How Well Can You Kaggle with Just One Hour a Day?

A whimsical challenge to see how far one can go in a Kaggle competition with limited time, limited resources and pretty much limited everything else.
Sairam Sundaresan
Created on March 3|Last edited on May 14
Comment
﻿
Why Do This in the First Place?I've been a Kaggle enthusiast for quite some time now. And while I've been sucked in by the sheer enjoyment and intensity a contest brings, I've really not had much luck leveling up or learning in the process. Why is that? Well, the answer is simple: I have had no time to dedicate to Kaggling and thus resorted to shortcuts. 
I've often heard that participating in Kaggle competitions is like a full time job in itself, and boy oh boy is that true. To give you a bit of perspective, I'm an average Joe with a full time job and family commitments. In the little time that I occasionally get, I like to dabble in Kaggle competitions. My modus operandi until this point has been to find competitions that I find interesting, and then tweak the living daylights out of public kernels/notebooks in the time I have. I used to rinse and repeat this approach, and safe to say, it got me nowhere–and rightly so! 
At this point, I realized that I had to change my approach to Kaggle. There are several blogs and tutorials out there from generous Kaggle masters and grandmasters with quality advice in there but what's often missing is the raw experience of a time and resource crunched newbie/enthusiast who's been struggling through a competition and trying to learn something in the process. For example, what didn't work? What went wrong? How did you get past frustrations? 

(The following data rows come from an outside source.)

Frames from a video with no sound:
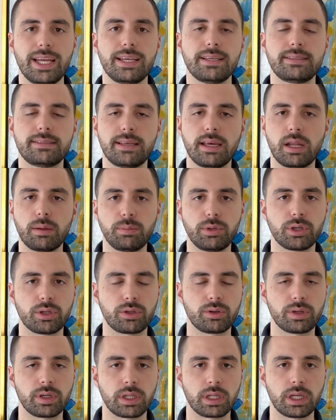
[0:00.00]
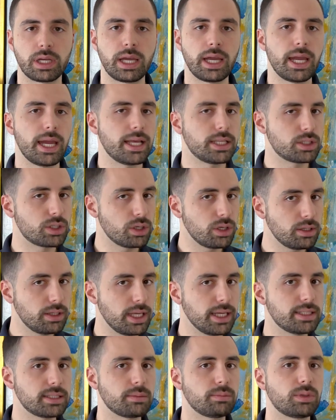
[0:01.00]
is set up your grill. It's going to
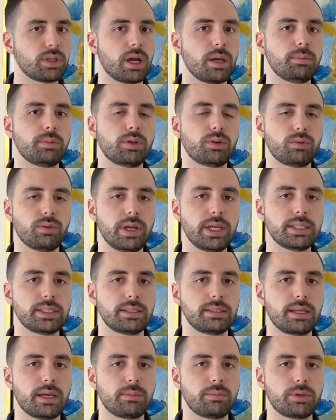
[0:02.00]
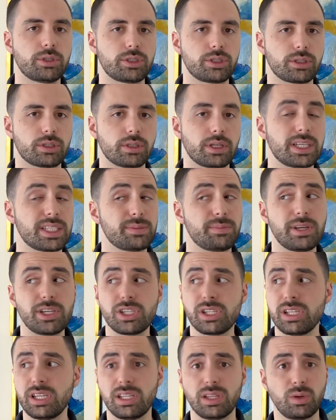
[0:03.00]
take some time to raise in temperature,
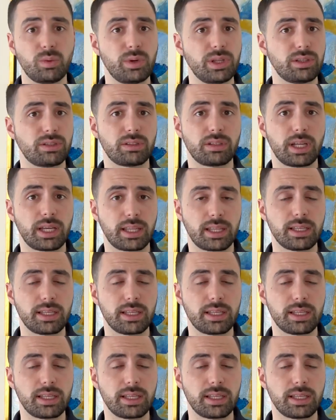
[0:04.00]
especially in the winter likeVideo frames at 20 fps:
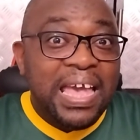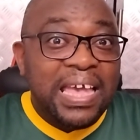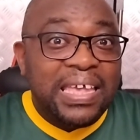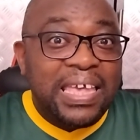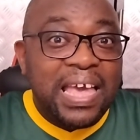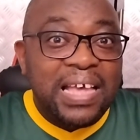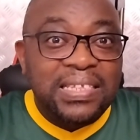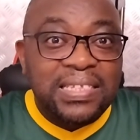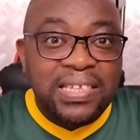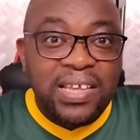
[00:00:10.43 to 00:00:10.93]

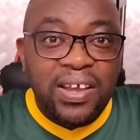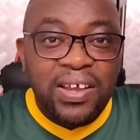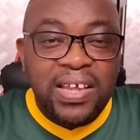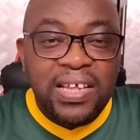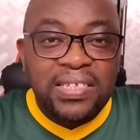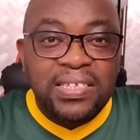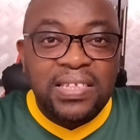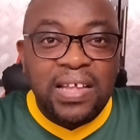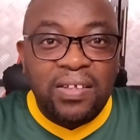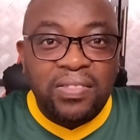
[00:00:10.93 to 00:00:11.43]
case here
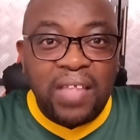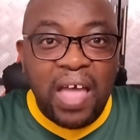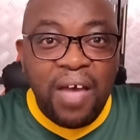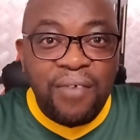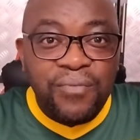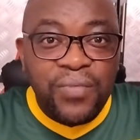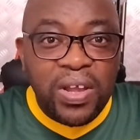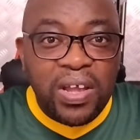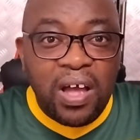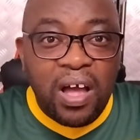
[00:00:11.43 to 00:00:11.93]
in South
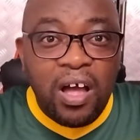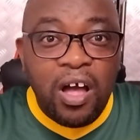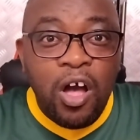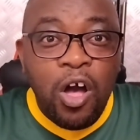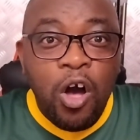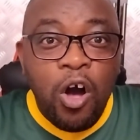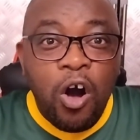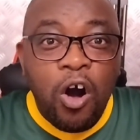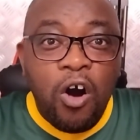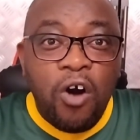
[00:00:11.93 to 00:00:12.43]
Africa
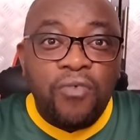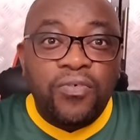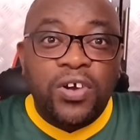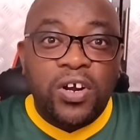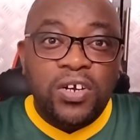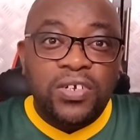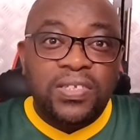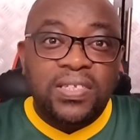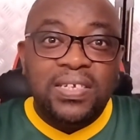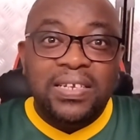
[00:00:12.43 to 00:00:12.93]
of
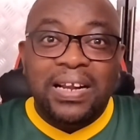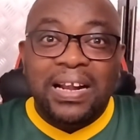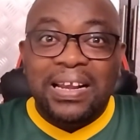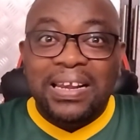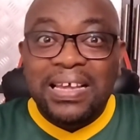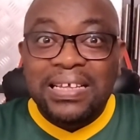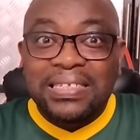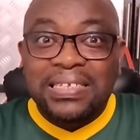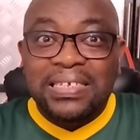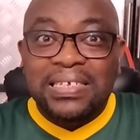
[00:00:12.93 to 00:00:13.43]
Kirsten
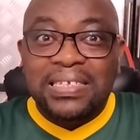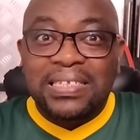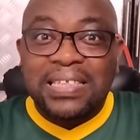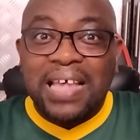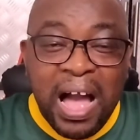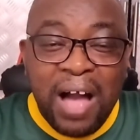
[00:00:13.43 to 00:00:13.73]
Klutys.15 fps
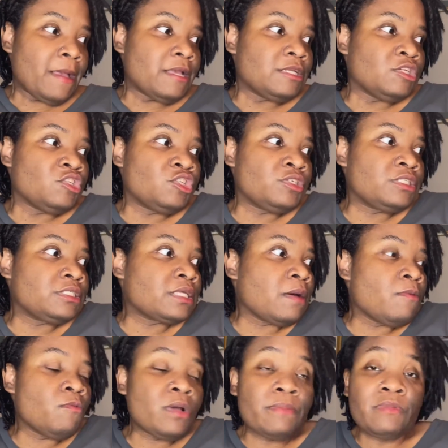
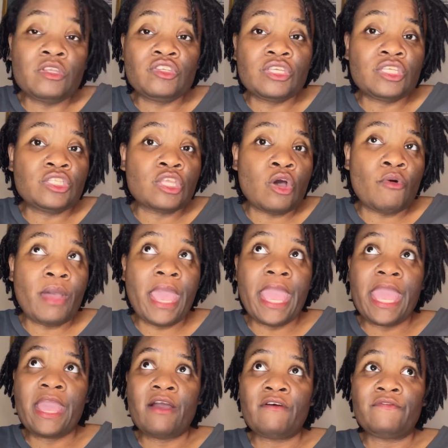Some women just don't
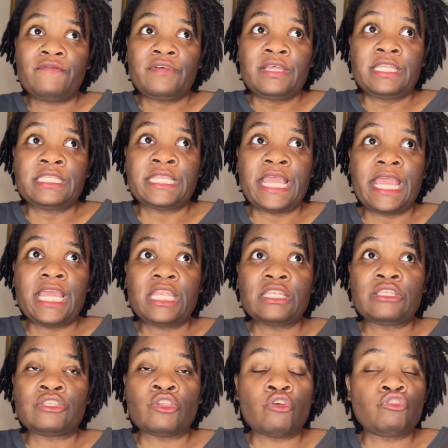have that
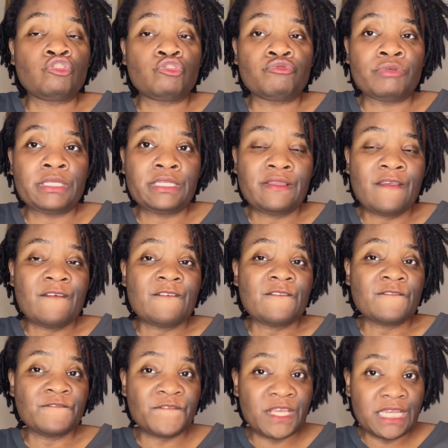nurturing
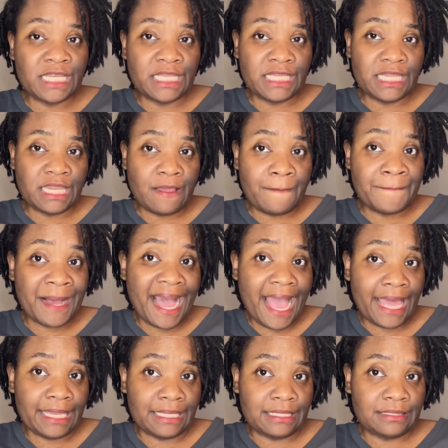feeling in their
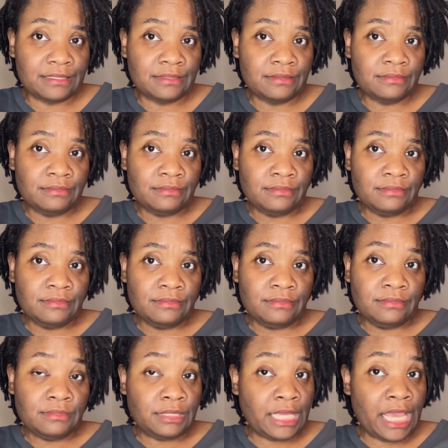body.
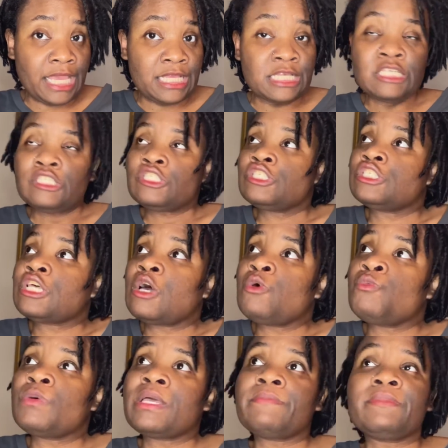Okay? Some
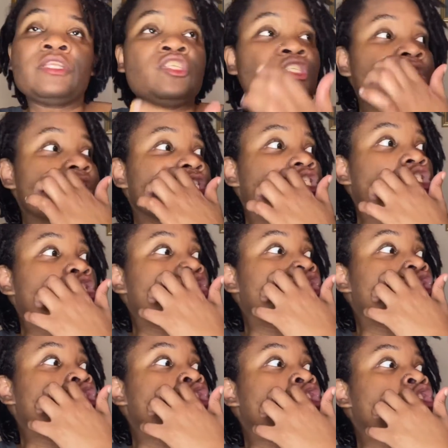women just
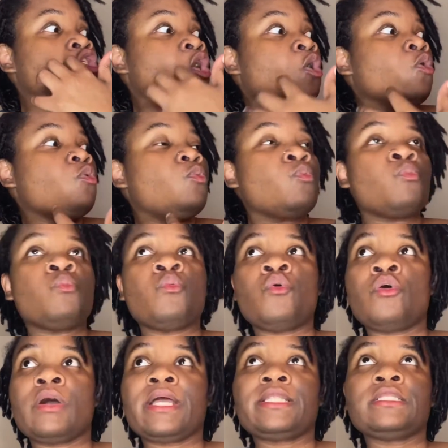don't
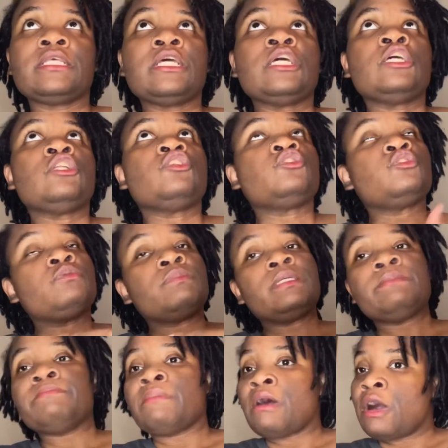want to be
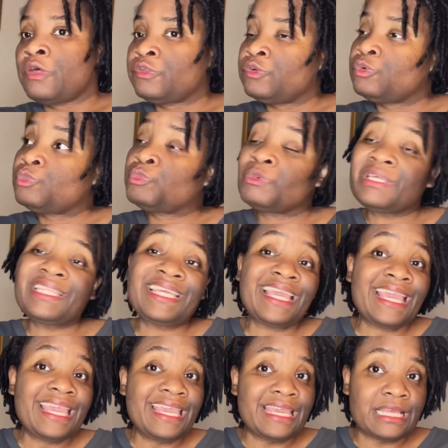bothered with
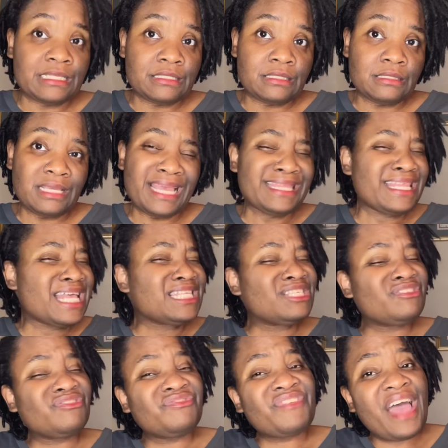kids. And that's
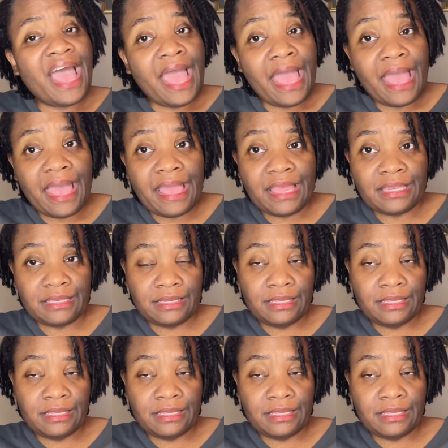fine.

Which brings us to this blog post: I decided to see how far I could get in a competition by doing things the "right" way, albeit with some rules.
﻿
﻿
﻿
The RulesHistorically, the two excuses I used for not doing better in Kaggle competitions were that I had too little spare time and no dedicated GPUs. The question is: was that accurate? 
To see if there was any truth to this, I set the following rules for myself while competing:
Work just 1 hour a day for 60 days (This does not include the time it takes for models to train but only the active time spent coding, analyzing, etc.)
If I missed a day, too bad. That one hour of time is lost to the ether and cannot be added to the pending time.
Log and document every step, collect references, and attribute credit where due 
No blindly modifying and reusing existing kernels (especially top scoring ones)
Only use Kaggle kernels or Google Colab for compute resources
Only use the public leaderboard to evaluate current position and strategy 
Strictly abide by the rules of the contest
Use the discussion forums
Rest adequately
So, 60 hours of active time to work on a contest using only publicly available compute.
The CompetitionTo avoid the pressure and the temptation to work longer, I chose a competition that had finished. In this case, the Humpback whale identification challenge. Why? Well, this competition was challenging but would be manageable in terms of the dataset size on publicly available compute resources. Plus, it gave me the opportunity to learn about few-shot classification.
The premise of the challenge is deceptively simple: to identify a whale from the image of its "fluke" (basically: its tail). You'd be evaluated by your Mean Average Precision @5 score (mAP@5 ). Essentially, you'd be rewarded if your model's top 5 guesses contained the whale in question, but would be rewarded more if your model's ranking and the ground truth lined up in a similar fashion. Therefore, the order of the predictions matter. Having chosen this challenge, I set about creating a journal to keep track of my daily progress as well as things I had to do next.
Click the toggle to expand my progress journal
The SetupHere is my setup in five quick steps: 
Compute resources: Google Colab + Kaggle kernels (~30 hours/week of GPU time (not coding time!))
Journaling: Notion page (see gif above) where I kept an active to do list, a daily journal section and a references section
Software resources: PyTorch, FastAI (eventually) and Weights & Biases
Lots of ☕ 
One pomodoro-style timer to stop me at 60 minutes each day.
﻿
				     Insane productivity hack
﻿
The ProcessIn this section, I'll try to walk you through what I tried each week and I'll include the learnings, results and the things that might be interesting to you as an observer. 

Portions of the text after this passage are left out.